[Stored items from a collection]
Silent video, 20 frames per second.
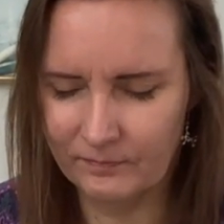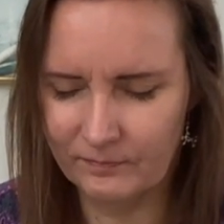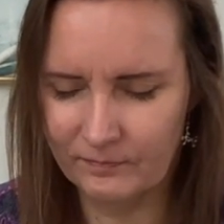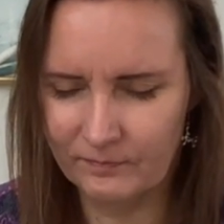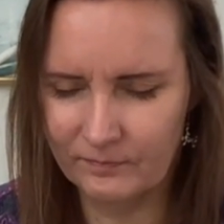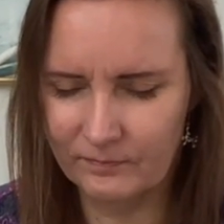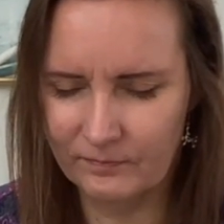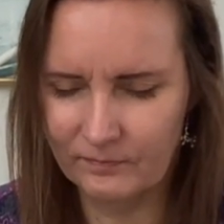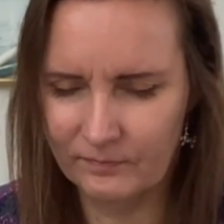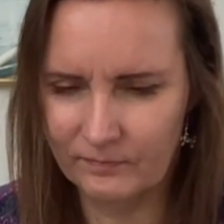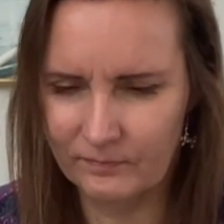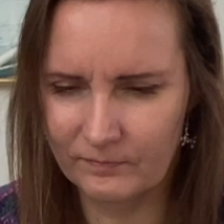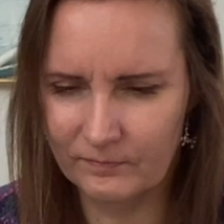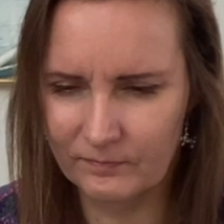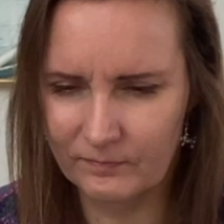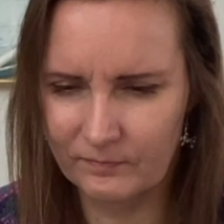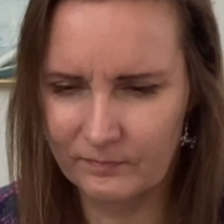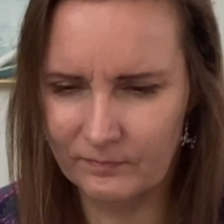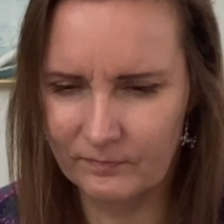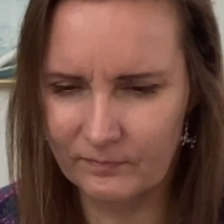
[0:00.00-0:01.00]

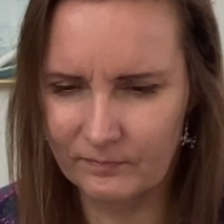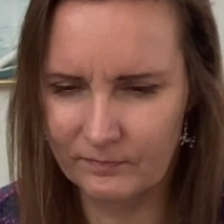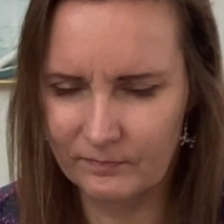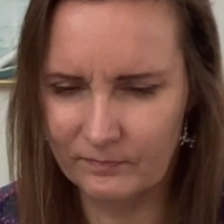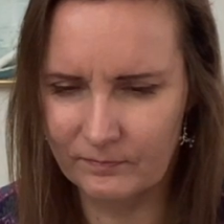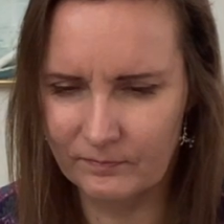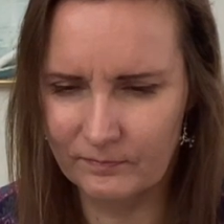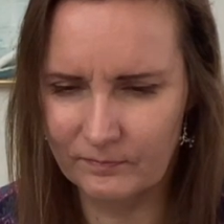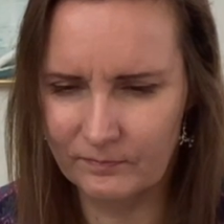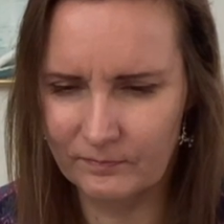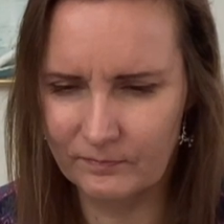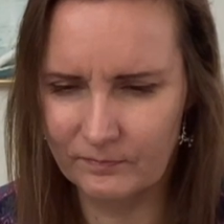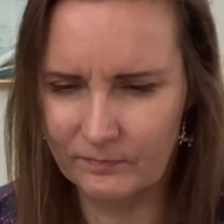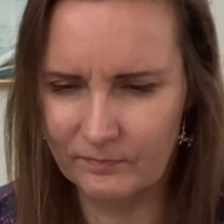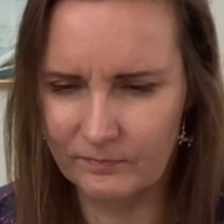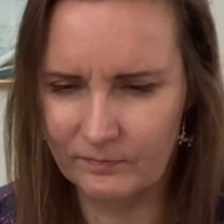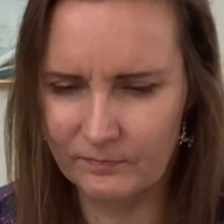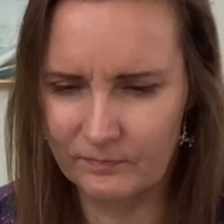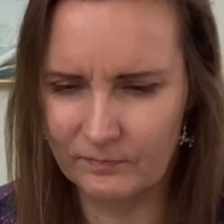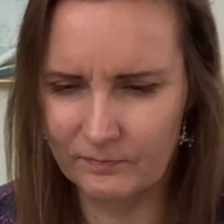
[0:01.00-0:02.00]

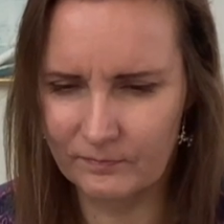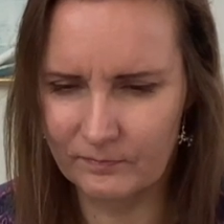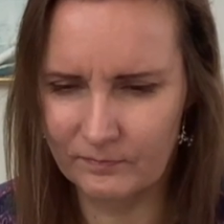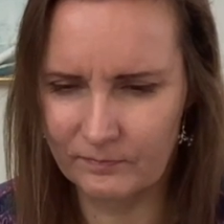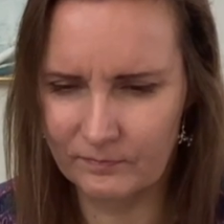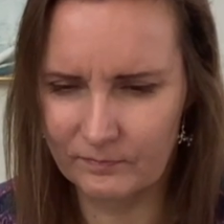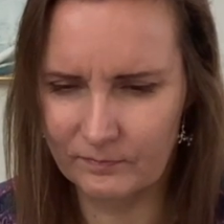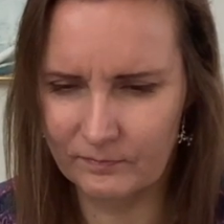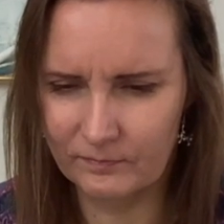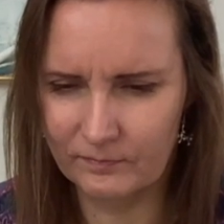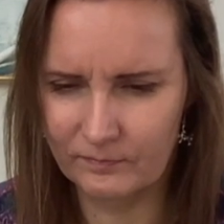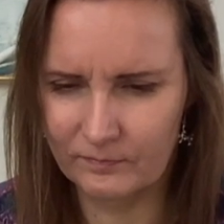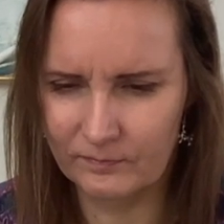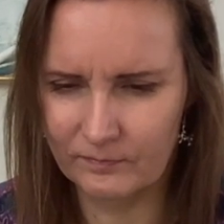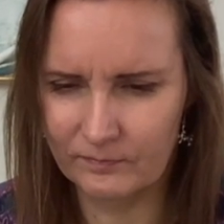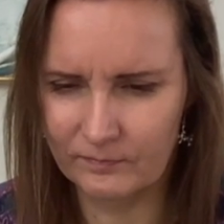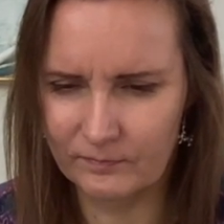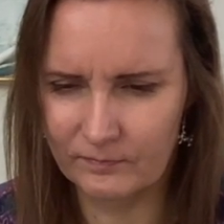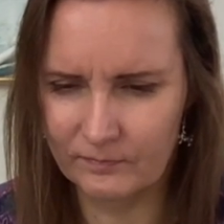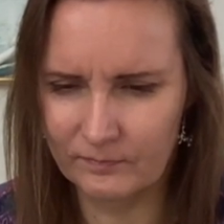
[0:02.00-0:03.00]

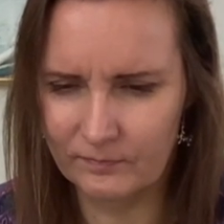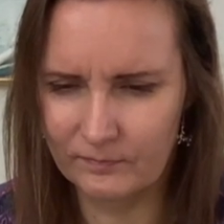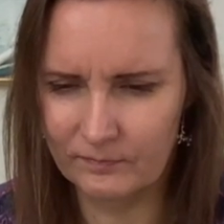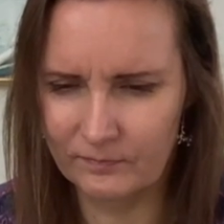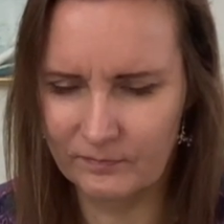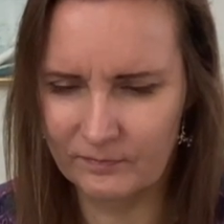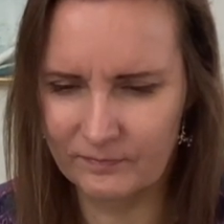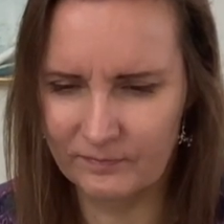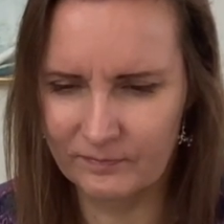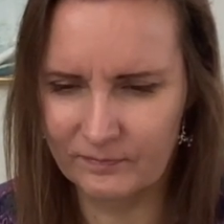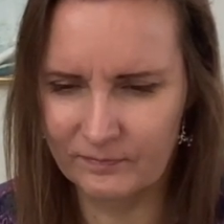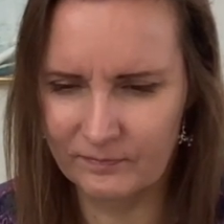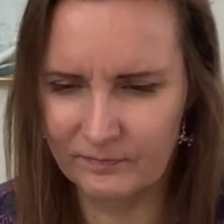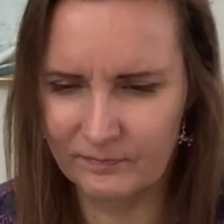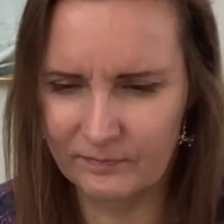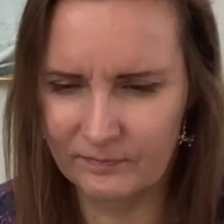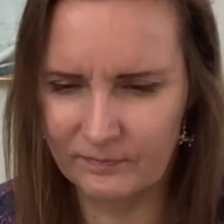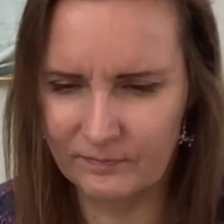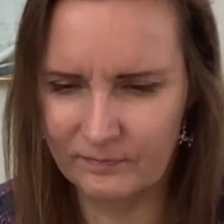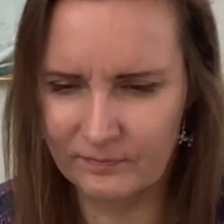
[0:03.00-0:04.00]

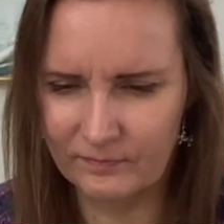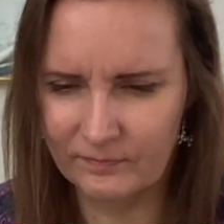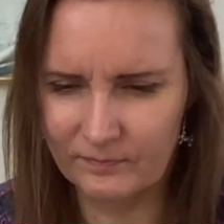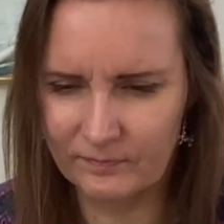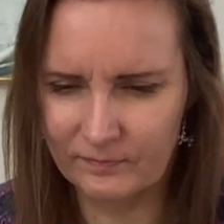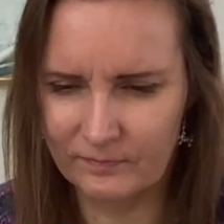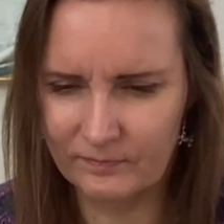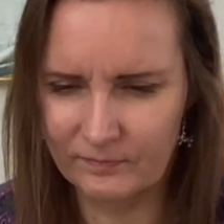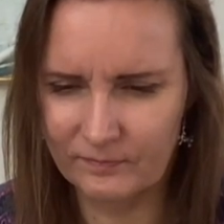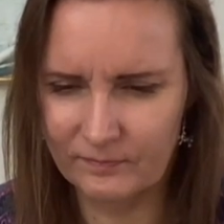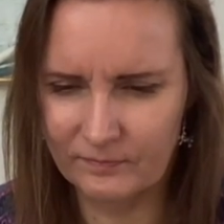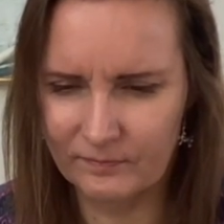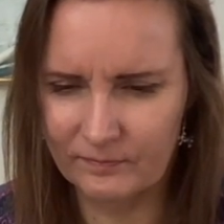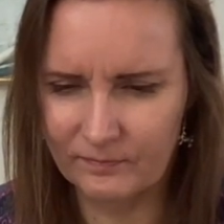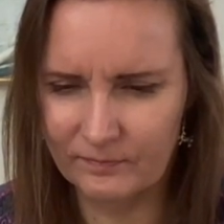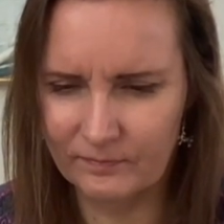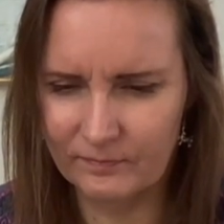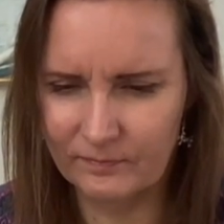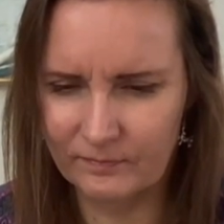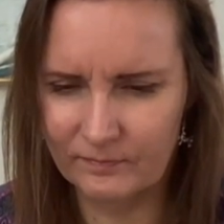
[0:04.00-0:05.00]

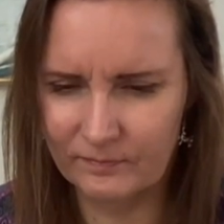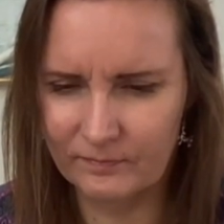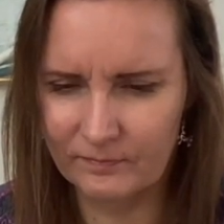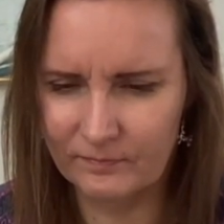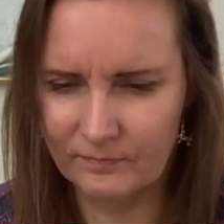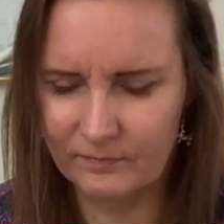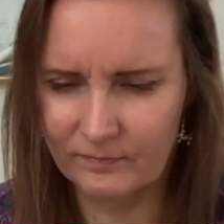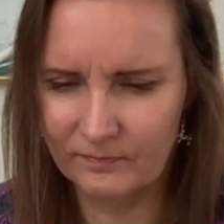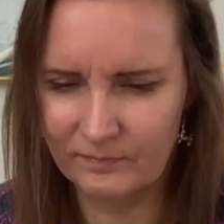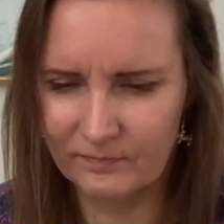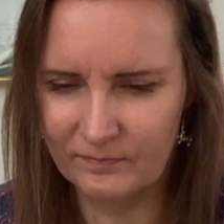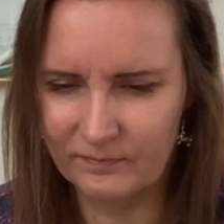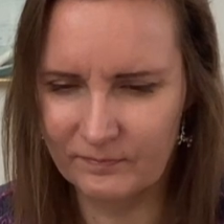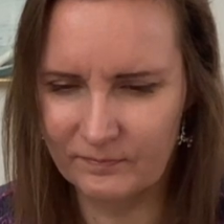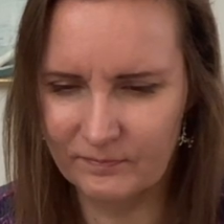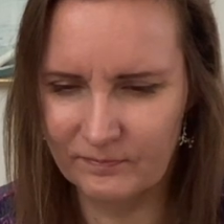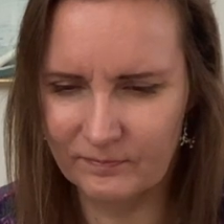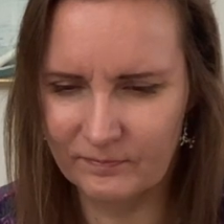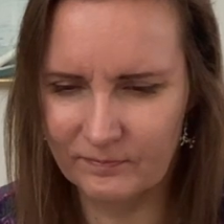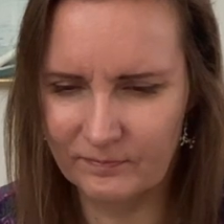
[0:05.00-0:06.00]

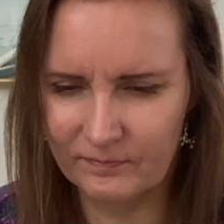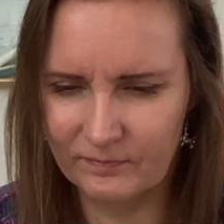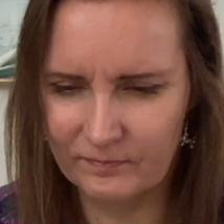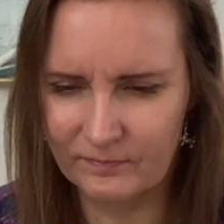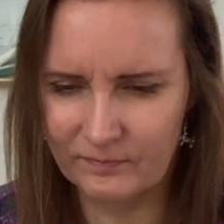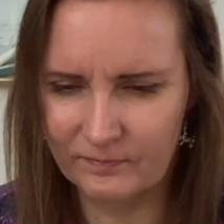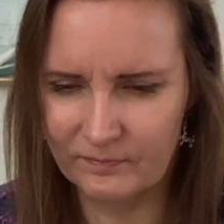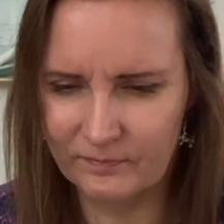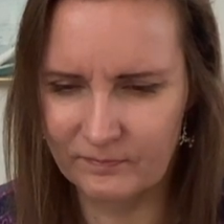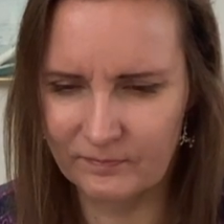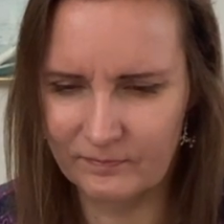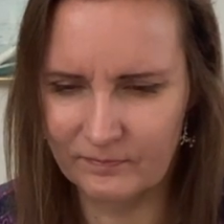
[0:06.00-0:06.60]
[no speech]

* * *

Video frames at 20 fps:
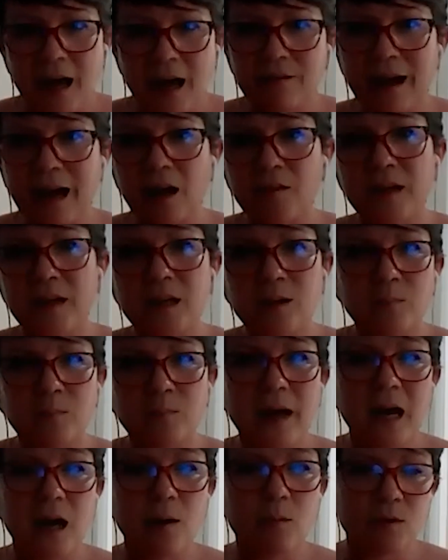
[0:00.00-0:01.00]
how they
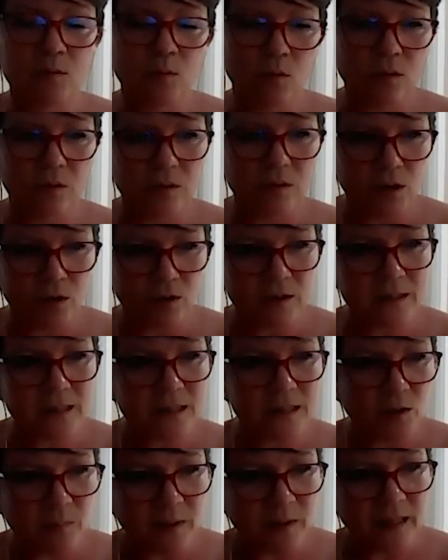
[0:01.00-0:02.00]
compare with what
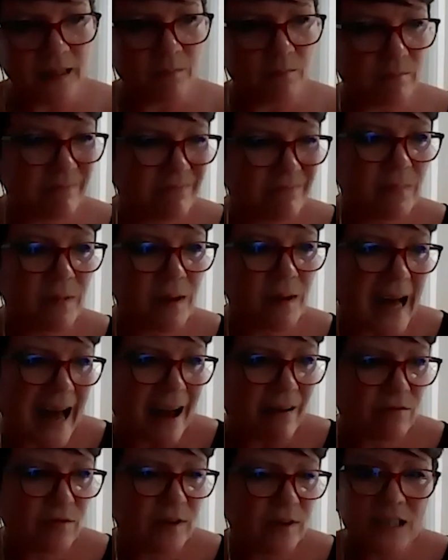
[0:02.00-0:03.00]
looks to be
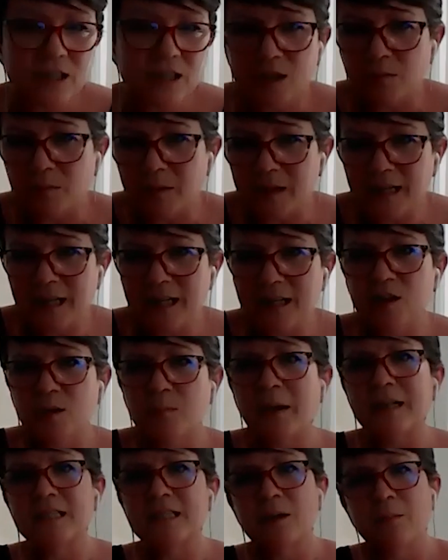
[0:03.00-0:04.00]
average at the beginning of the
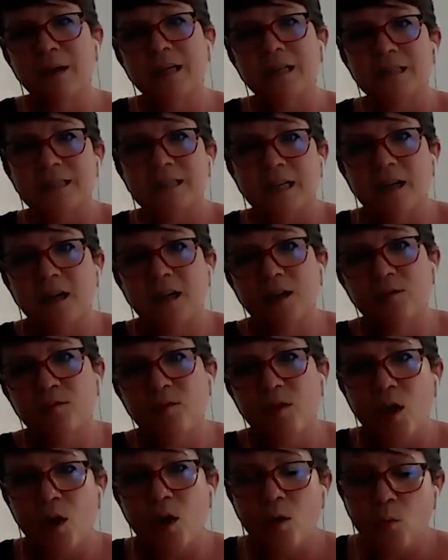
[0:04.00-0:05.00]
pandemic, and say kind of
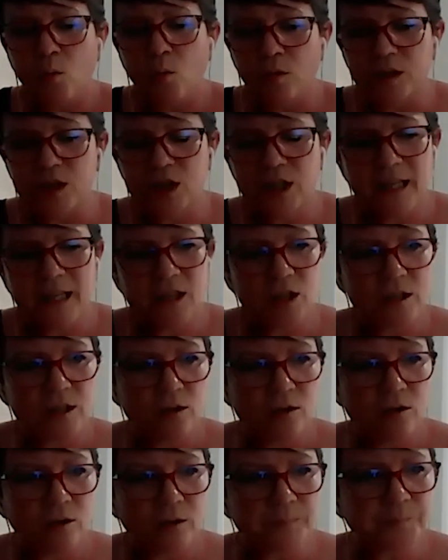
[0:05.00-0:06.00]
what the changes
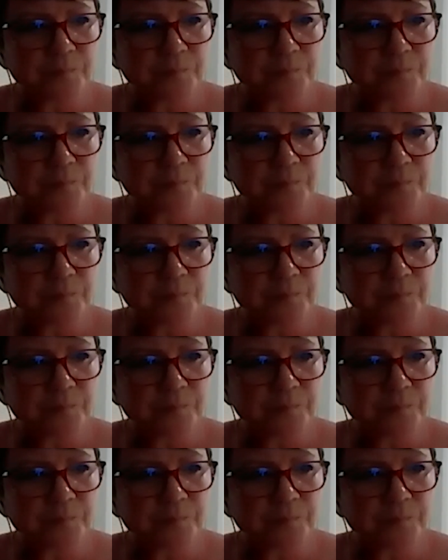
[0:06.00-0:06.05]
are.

--

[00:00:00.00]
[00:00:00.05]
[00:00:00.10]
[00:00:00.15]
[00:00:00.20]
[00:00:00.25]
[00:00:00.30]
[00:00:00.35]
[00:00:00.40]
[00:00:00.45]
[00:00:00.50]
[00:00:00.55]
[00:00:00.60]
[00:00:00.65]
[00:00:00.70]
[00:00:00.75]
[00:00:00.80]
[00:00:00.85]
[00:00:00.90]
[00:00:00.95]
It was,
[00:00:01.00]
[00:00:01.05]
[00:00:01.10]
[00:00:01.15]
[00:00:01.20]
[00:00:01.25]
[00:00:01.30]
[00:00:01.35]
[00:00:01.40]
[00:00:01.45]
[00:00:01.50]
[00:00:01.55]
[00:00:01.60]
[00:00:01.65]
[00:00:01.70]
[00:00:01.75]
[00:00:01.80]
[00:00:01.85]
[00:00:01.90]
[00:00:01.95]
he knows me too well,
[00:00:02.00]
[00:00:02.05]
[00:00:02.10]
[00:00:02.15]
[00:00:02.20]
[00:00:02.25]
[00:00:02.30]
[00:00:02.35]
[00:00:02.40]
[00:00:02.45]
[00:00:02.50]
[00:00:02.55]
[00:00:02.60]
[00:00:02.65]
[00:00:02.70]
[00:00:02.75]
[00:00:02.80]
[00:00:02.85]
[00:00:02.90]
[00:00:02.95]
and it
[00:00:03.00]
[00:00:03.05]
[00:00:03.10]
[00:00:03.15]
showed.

What the task requires. Scan the data above and copy every line with "frames" in it.

Task response.
Silent video, 20 frames per second.
Video frames at 20 fps:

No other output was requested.